Mid-market firms expand social media use, but often underestimate risksReprints
Mid-market companies continue to expand their use of social media, blogs and other web marketing tools, but few have adequately addressed the potential liability exposures with publishing content online.
In a June 2013 survey of senior leaders at mostly small and midsize companies conducted by Chicago-based Grant Thornton L.L.P., 68% of those polled said social media websites such as Facebook, Twitter and LinkedIn and content distribution platforms such as WordPress, Blogger, Pinterest and YouTube are important or critical to their company's corporate strategy. Sixty-six percent said their company's use of those platforms likely would increase during the next 12 months.
“It's changed pretty dramatically over the last five years, as more midsize companies embrace technology and information assets,” said Kevin Kalinich, global practice leader for cyber and network risk at Chicago-based Aon Risk Solutions, a unit of Aon P.L.C. “The smarter midsize companies out there want to increase sales and decrease costs and, in order to do that, in many cases it means they're taking on an online presence.”
The underlying problem, experts said, is that by posting content online, companies of all types can expose themselves to specialized civil and regulatory liabilities that are typically the province of newspaper publishers, television broadcasters and other traditional media firms.
Experts said that base awareness of the risks associated with online social marketing strategies appears to be growing among mid-market executives and senior managers. Only 13% of senior leaders polled in Grant Thornton's 2013 survey said they did not think their company's social media content posed an appreciable risk to the organization, compared with 22% in 2011.
However, despite recent increases in risk awareness at the senior level, most small and midsize firms engaging in online marketing still have not taken the necessary steps to reduce their potential exposure to media liability claims. Only about one-third of executives participating in the Grant Thornton study said their company has a formal social media policy or provides training to employees tasked with managing corporate activities online; even fewer said their company regularly assesses its social media risks.

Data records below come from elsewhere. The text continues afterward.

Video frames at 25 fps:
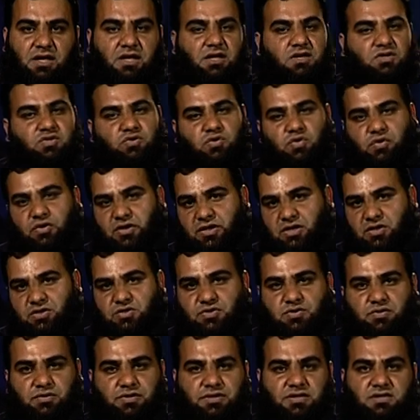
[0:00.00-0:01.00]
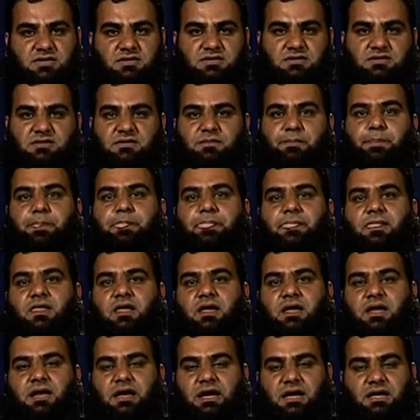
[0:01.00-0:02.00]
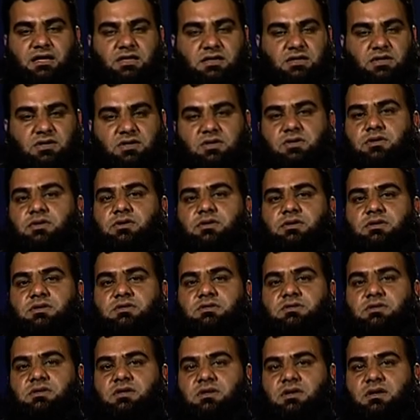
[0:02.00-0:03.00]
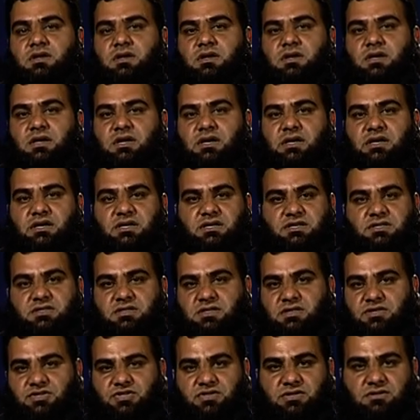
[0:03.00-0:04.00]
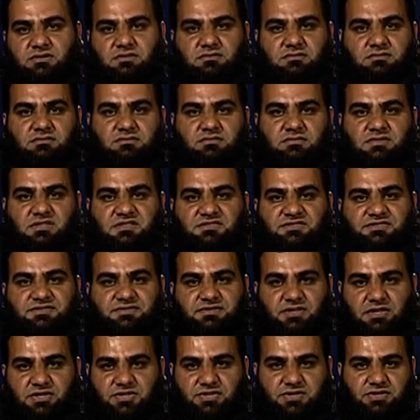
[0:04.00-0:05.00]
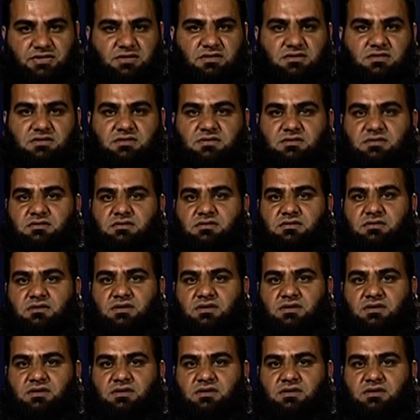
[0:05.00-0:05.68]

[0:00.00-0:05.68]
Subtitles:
So dear students, it concludes our discussion of functions.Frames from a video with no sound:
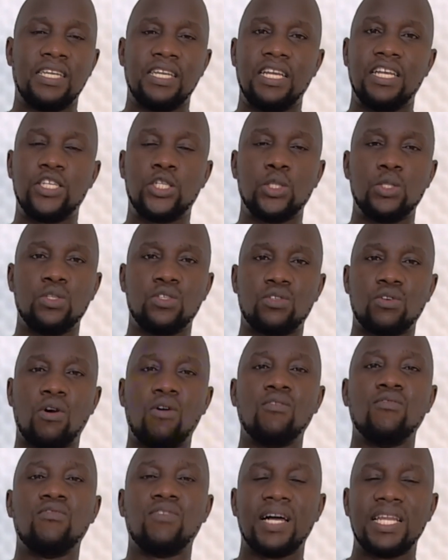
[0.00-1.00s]
issues
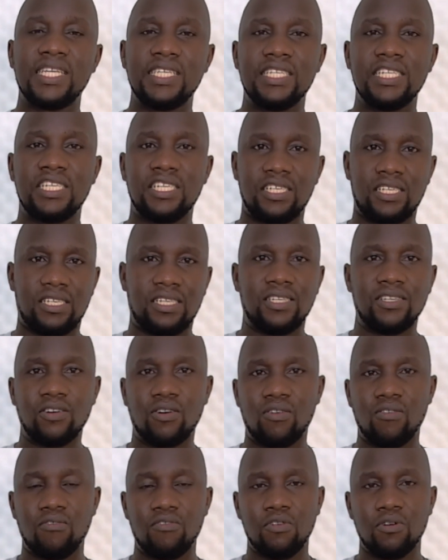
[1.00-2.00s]
of validity
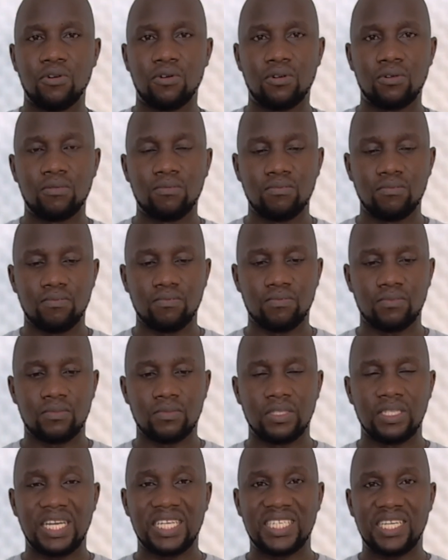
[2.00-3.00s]
of your
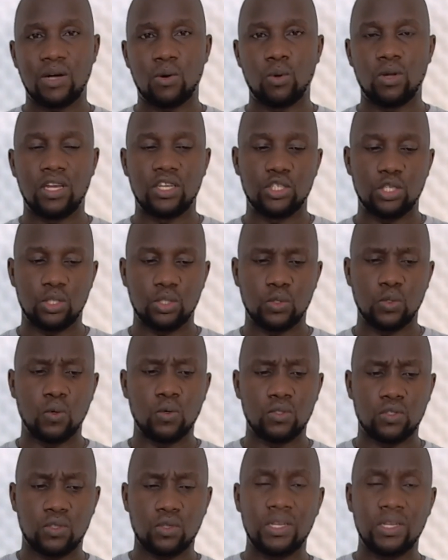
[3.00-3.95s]
data collection tools.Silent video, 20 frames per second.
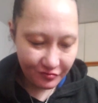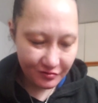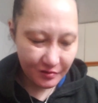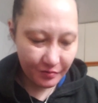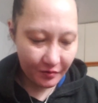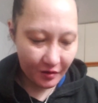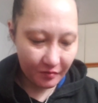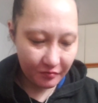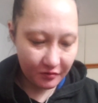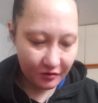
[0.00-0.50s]
I'm
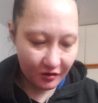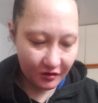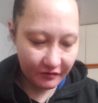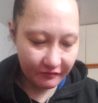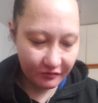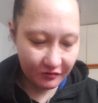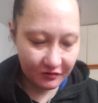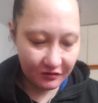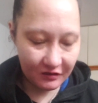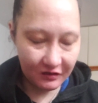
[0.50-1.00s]
probably not
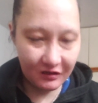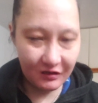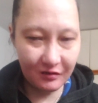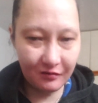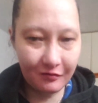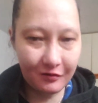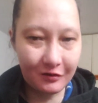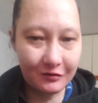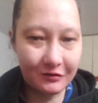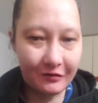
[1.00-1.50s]
even going to
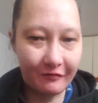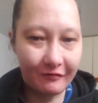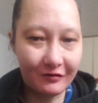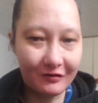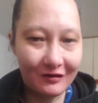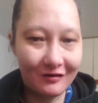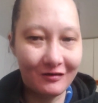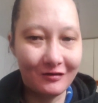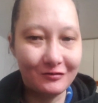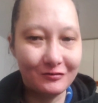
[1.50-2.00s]
eat because I
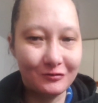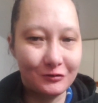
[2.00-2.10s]
already had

“Risk management training always winds up being a little bit more challenging for smaller and midsized firms because their resources and revenue are limited,” said Eric Seyfried, a New York-based senior vice president in Marsh Inc.'s media and miscellaneous professional liability practice. “But I would argue that with any consumer-facing or client-facing social media activity, there needs to be a clear demarcation as to how and where that training is going to come in.”
Beyond the limitations of their financial and personnel resources, experts said one reason mid-market firms have been slow to develop comprehensive risk controls for their online marketing activities is their broad assumption that most claims arising from those activities would be covered under their commercial general liability policies.
However, experts said these general liability policy forms, including the industry standard form issued by Insurance Services Office Inc., are becoming more restrictive in their coverage of media and publishing liabilities.
ISO has been putting out “more and more exclusions and clarifications in their language when it comes to advertising and personal injury coverage under the standard general liability form,'' said Joanne Richardson, New York-based managing director of Hiscox Ltd.'s U.S. media and entertainment practice.
“They've clearly come to a point where they don't want the GL policy to be the go-to policy when it comes to media liability exposures, and they're trying to push them towards buying separate, stand-alone media liability policies,” she said.
Even where mid-market companies have devoted some effort to mitigating liability exposures stemming from social media, experts said those efforts tend to ignore authorized activity carried out for marketing purposes and, instead, focus too narrowly on setting parameters for employees' individual use of social networking platforms.
“Companies are unfortunately spending more time addressing the "rogue employee' scenario than they are on training their staff to properly represent the brand online,” Adam Bialek, a New York-based partner and chair of Wilson Elser Moskowitz Edelman & Dicker L.L.P.'s intellectual property group. “As much as the company needs to establish guidelines for its employees in terms of their own personal use of social media, companies also need to establish guidelines for the staff members they designate to manage their corporate activity online.”